Dr. Poonam Alaigh, the Commissioner of the New Jersey Department of Health and Human Services (DHSS) is refusing to call marijuana a “medicine” but is willing to recognize its therapeutic benefits in one of her own private practice patients.
Testifying before a the Senate Health, Human Services and Senior Citizens Services Committee on March 3, 2011 she said, "I am a scientist. So unless I see studies to verify that marijuana can be used a medicine, and I don’t see those studies right now, I cannot call it a ‘medicine.’”
Alaigh and DHSS have apparently confined their research on this issue to the handful of marijuana studies that have been approved by the federal government.
Then, during a grilling by Senator James Whalen (D-2) about the many problems with her department’s proposed rules, Dr. Alaigh made an interesting remark: “In terms of the federal law, the DEA, this is still an illegal substance.”

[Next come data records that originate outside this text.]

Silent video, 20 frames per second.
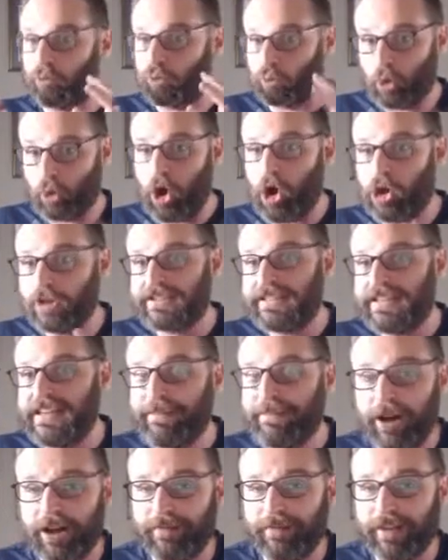raw
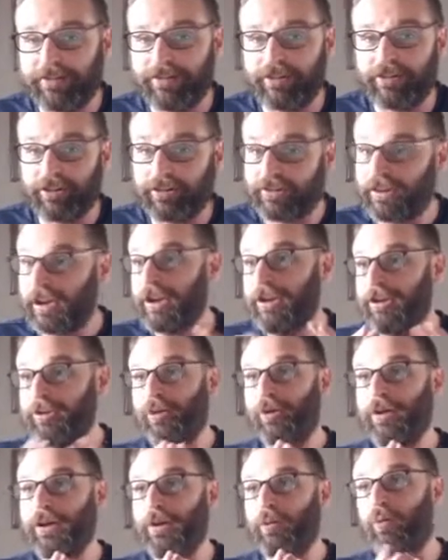debug messages,
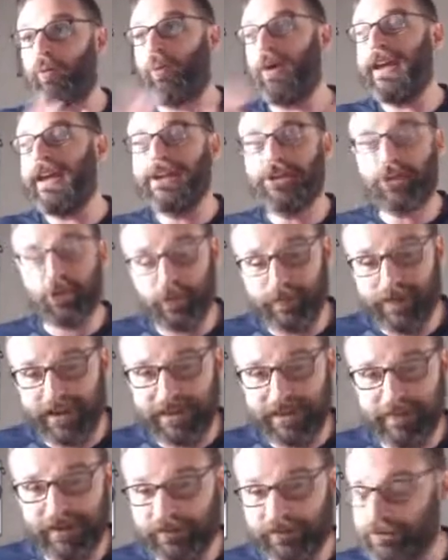you'll get way too
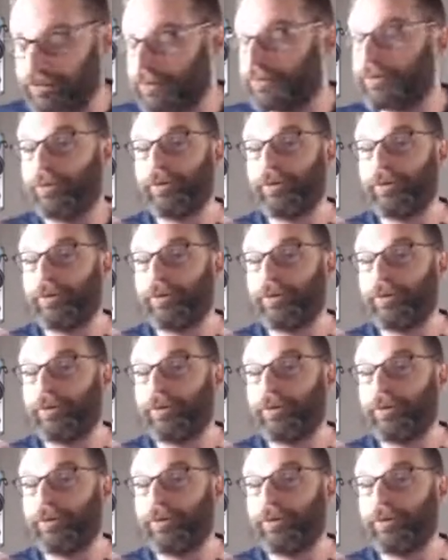many messages.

Much of the testimony yesterday may prove to be a major problem for New Jersey’s DHSS Commissioner as The Compassionate Use Medical Marijuana Act of New Jersey is the law of the land and states the following unequivocally:
C.24:6I-2 Findings, declarations relative to the medical use of marijuana.

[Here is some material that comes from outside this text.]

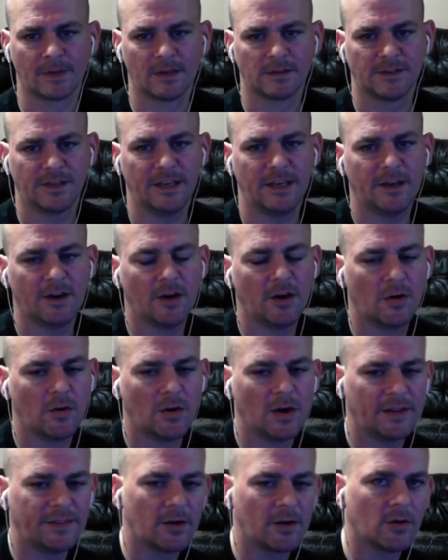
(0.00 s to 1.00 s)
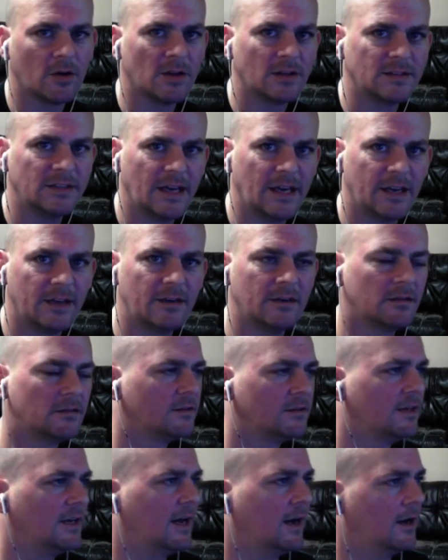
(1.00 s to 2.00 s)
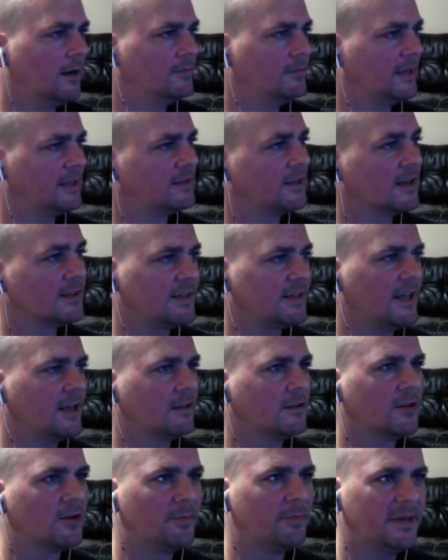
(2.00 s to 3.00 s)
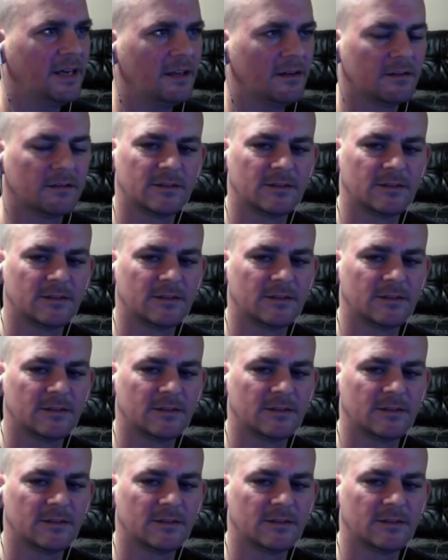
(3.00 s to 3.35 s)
There you go. They're all dead. It does take a little bit.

2. The Legislature finds and declares that: a. Modern medical research has discovered a beneficial use for marijuana in treating or alleviating the pain or other symptoms associated with certain debilitating medical conditions, as found by the National Academy of Sciences' Institute of Medicine in March 1999;
b. According to the U.S. Sentencing Commission and the Federal Bureau of Investigation, 99 out of every 100 marijuana arrests in the country are made under state law, rather than under federal law. Consequently, changing state law will have the practical effect of protecting from arrest the vast majority of seriously ill people who have a medical need to use marijuana;
c. Although federal law currently prohibits the use of marijuana, the laws of Alaska, California, Colorado, Hawaii, Maine, Michigan, Montana, Nevada, New Mexico, Oregon, Rhode Island, Vermont, and Washington permit the use of marijuana for medical purposes, and in Arizona doctors are permitted to prescribe marijuana. New Jersey joins this effort for the health and welfare of its citizens;
d. States are not required to enforce federal law or prosecute people for engaging in activities prohibited by federal law; therefore, compliance with this act does not put the State of New Jersey in violation of federal law; READ FULL LAW
Dr. Alaigh’s role at DHSS is not as a scientist but as a civil servant. DHSS is bound to uphold state laws, but this may be the clearest view of Governor Chris Christie’s calculated effort to re-interpret and ultimately re-write the medical marijuana law.
There was also a strange twist at the end of the testimony. Dr. Alaigh, a practicing physician, said that she currently has a patient who benefits from medical marijuana use in New Jersey.
“I have to tell you I have patient right now who tells me how impactful his medicinal marijuana is...and his life changes because of what he takes. So, is it effective in a certain patient population? Yes, I have patient where it is effective.”
Senator Whelan responded quickly, “Well it sounds like a medicine to me.”